### Records shown

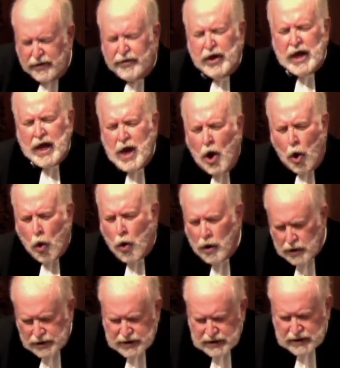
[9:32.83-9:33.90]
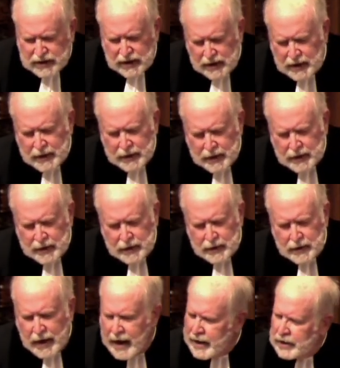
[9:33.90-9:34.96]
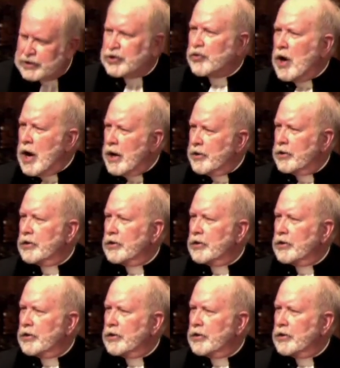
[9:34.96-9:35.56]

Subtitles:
The horse and its rider.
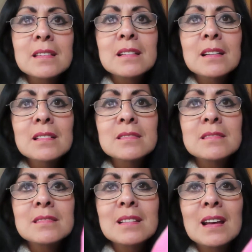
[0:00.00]

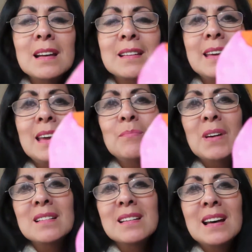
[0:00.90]
color came
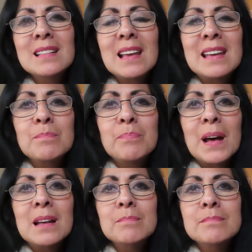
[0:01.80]
out kind of like
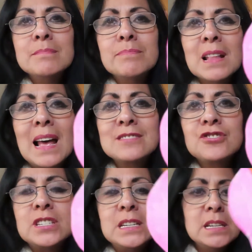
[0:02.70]

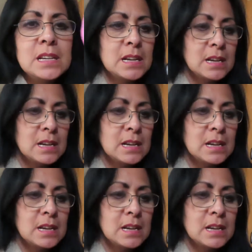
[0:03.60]
blotchy.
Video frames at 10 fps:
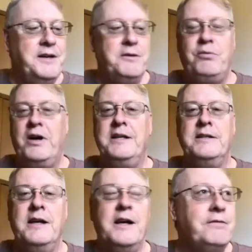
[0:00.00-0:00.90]
Braden
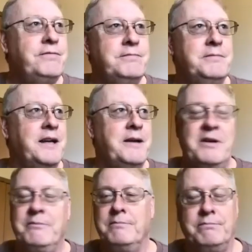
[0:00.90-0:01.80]
Huff. Yeah, I
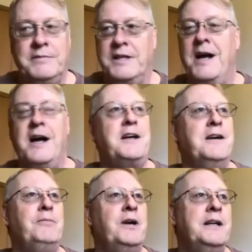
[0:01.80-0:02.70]
mean, the knock
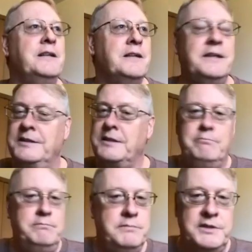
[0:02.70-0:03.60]
on Braden, he's
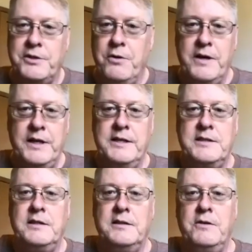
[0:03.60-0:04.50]
scoring
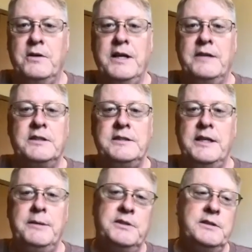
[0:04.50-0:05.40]
against the lower level
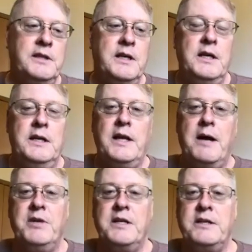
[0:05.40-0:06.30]
teams,
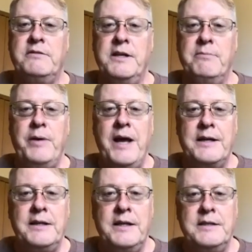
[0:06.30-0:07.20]
not much of an
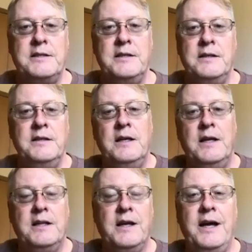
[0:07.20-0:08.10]
impact against the
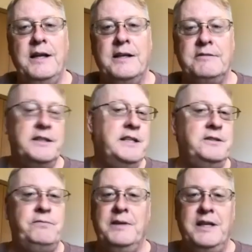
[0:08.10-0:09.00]
high level.
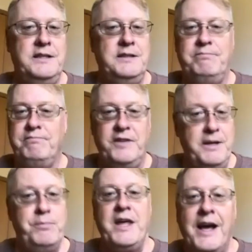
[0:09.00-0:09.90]
He
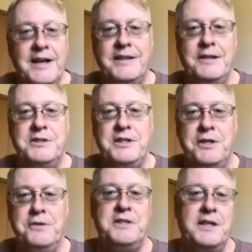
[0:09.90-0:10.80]
flipped that. He was
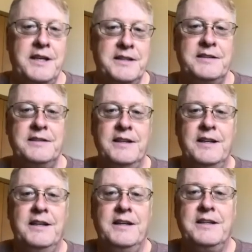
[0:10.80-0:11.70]
huge against
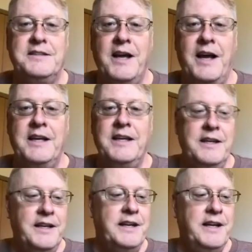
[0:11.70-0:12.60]

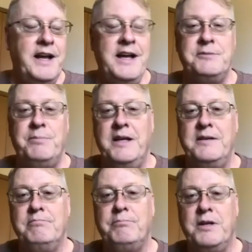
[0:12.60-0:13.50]
Kentucky and has
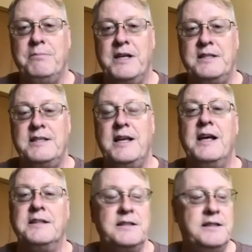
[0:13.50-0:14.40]
been pretty much
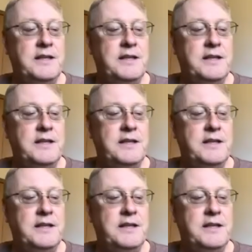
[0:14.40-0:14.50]
since.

### What you need to do
Drop the pictures, then reproduce exactly the lines from the one with "[0:07.20-0:08.10]" through the final line of the listing.

### Result of this exercise
[0:07.20-0:08.10]
impact against the
[0:08.10-0:09.00]
high level.
[0:09.00-0:09.90]
He
[0:09.90-0:10.80]
flipped that. He was
[0:10.80-0:11.70]
huge against
[0:11.70-0:12.60]

[0:12.60-0:13.50]
Kentucky and has
[0:13.50-0:14.40]
been pretty much
[0:14.40-0:14.50]
since.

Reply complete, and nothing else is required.